Insert by batch

Hi,
I need to insert around 10000 records, but when i use this command to execute it’s very slow


QueryRunner runner = new QueryRunner(persistence.getDataSource());
for(int i=1;i<10000;i++){
String sql = "insert into tmp(id,name) values('"+ i + "','name')";
runner.update(sql);
}

Do you have any way to insert faster or how to insert by batch in cuba
Thanks

Hi Thao,

When you create QueryRunner passing the DataSource, it will create and commit a new transaction on every operation, which can be slow. Try to open a transaction and commit it after all records are inserted (or in smaller batches):


QueryRunner runner = new QueryRunner();
try (Transaction tx = persistence.createTransaction()) {
    for (int i = 1; i < 10000; i++) {
        String sql = ...;
        runner.update(persistence.getEntityManager().getConnection(), sql);
    }
    tx.commit();
}

Hi Konstantin,

Can I insert batch entity as well? I have a collection of entities Collection<? extends Entity ents = … and batch insert them without writing a sql query…

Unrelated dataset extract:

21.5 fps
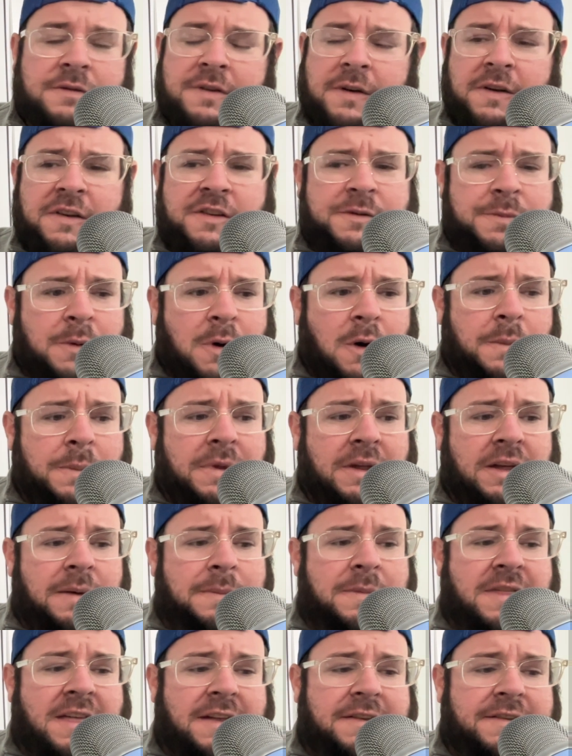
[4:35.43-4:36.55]
Very small play,
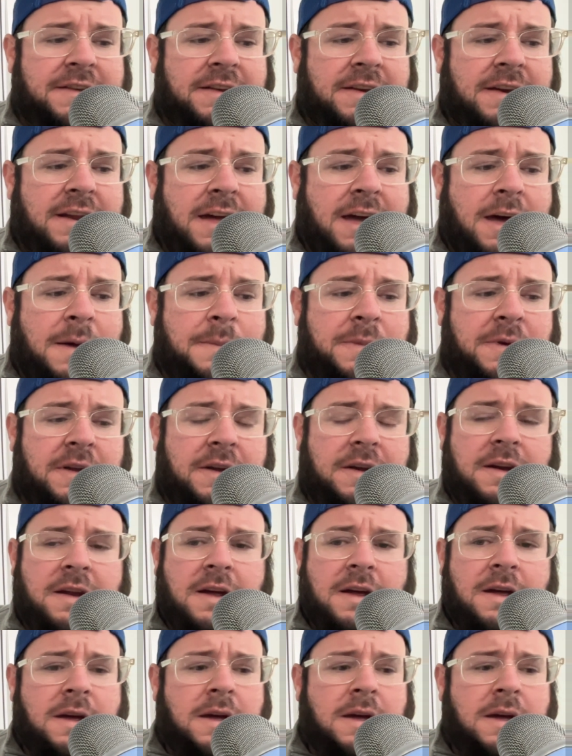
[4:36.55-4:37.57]
but that didn't happen.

I followed an example, as below, but it’s taking too much time to execute only 500 rows.
There is missing also release memory for the entityManager!
Do you know how can I make it better ?

`
        EntityManager entityManager = persistence.getEntityManager();

        final List<T> savedEntities = new ArrayList<T>(entities.size());


        int i = 0;
        for (T t : entities) {
            savedEntities.add(persistOrMerge(t, entityManager));
            i++;
            if (i % batchSize == 0) {
                // Flush a batch of inserts and release memory.
                entityManager.flush();
                //here is missing release memory
            }
        }

Hi Gent,

Neither CUBA nor JPA has API for batch writing, but you can try to specify the eclipselink.jdbc.batch-writing property in the app.properties file of your core module to make EclipseLink writes in batches where possible.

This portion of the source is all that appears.